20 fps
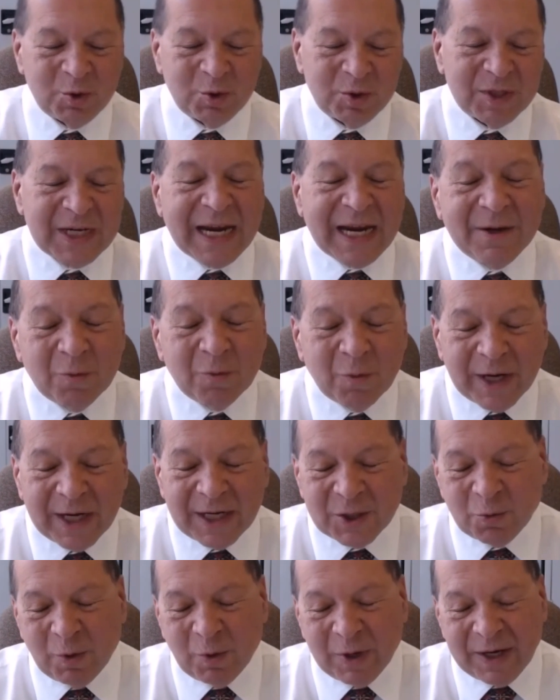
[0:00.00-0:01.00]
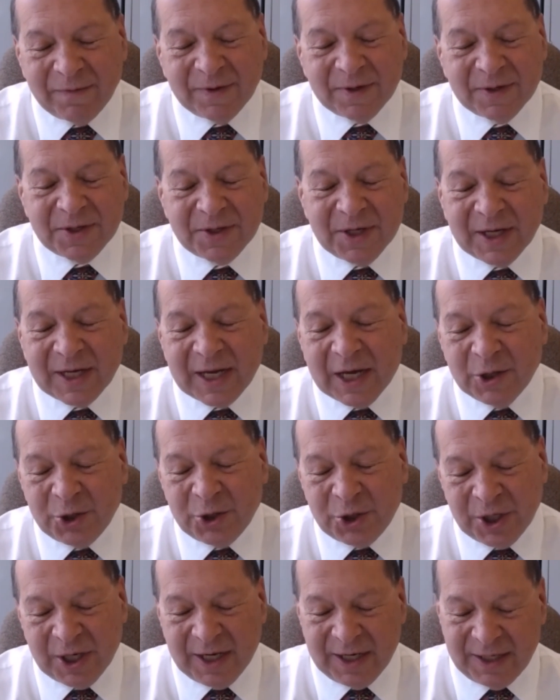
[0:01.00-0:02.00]
10 weeks, whatever's
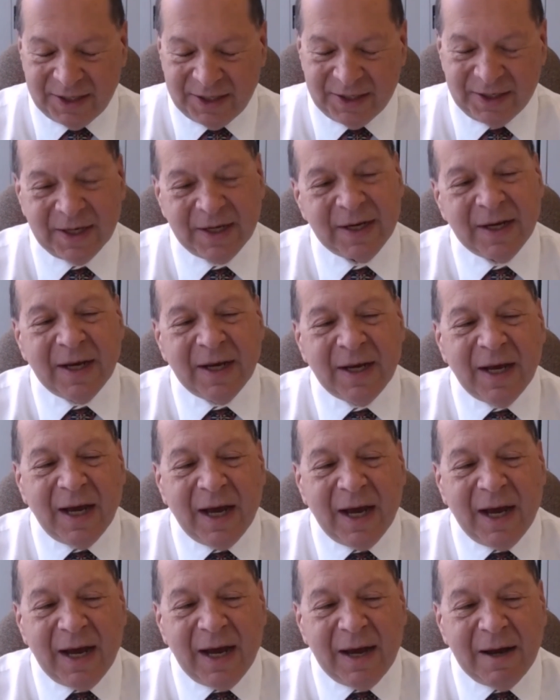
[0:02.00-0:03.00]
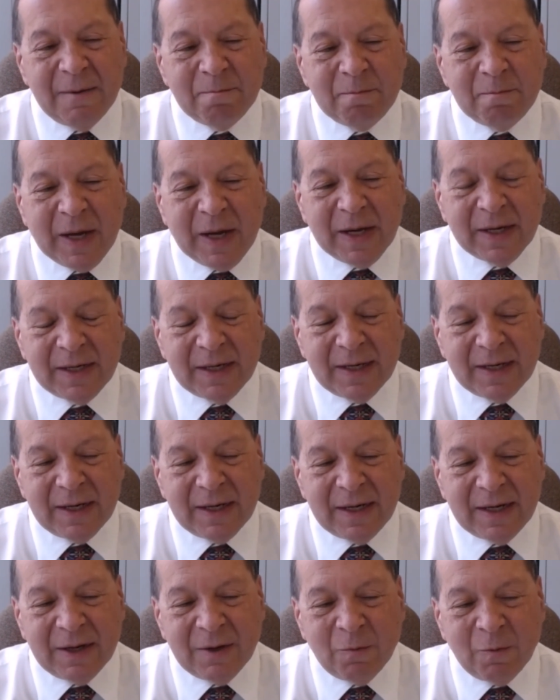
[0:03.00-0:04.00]
negotiated. But
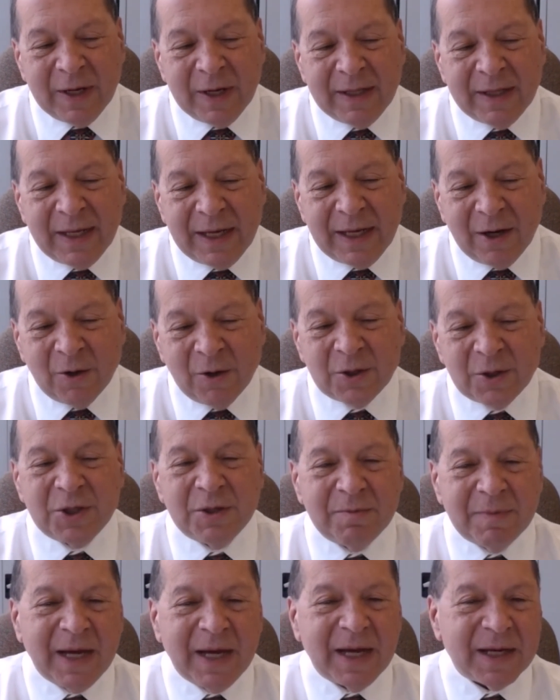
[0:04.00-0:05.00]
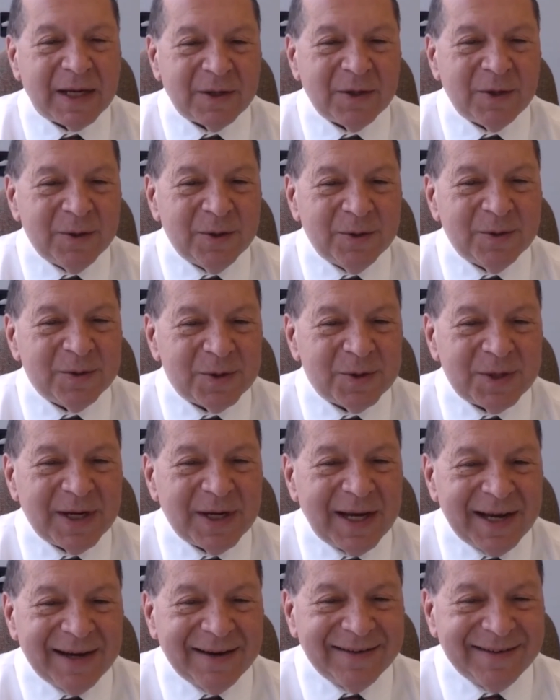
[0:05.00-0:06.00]
when the auction market cools
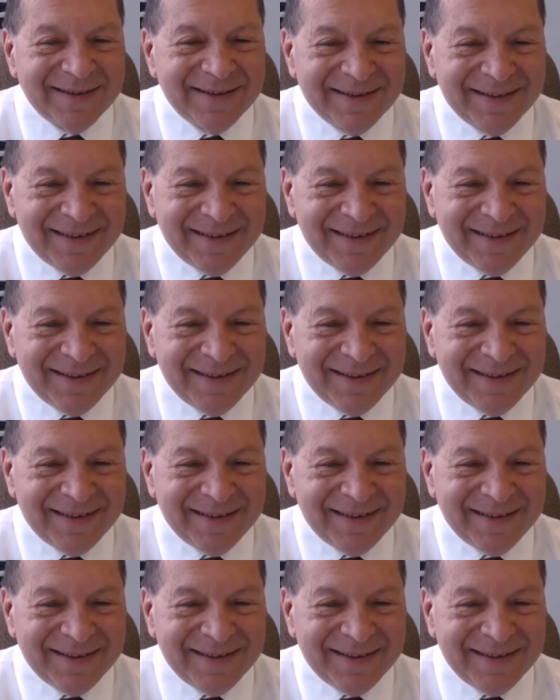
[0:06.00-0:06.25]
down,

○ ○ ○ ○ ○

Word for word, repeat each record above; leave out every picture.

20 fps
[0:00.00-0:01.00]
[0:01.00-0:02.00]
10 weeks, whatever's
[0:02.00-0:03.00]
[0:03.00-0:04.00]
negotiated. But
[0:04.00-0:05.00]
[0:05.00-0:06.00]
when the auction market cools
[0:06.00-0:06.25]
down,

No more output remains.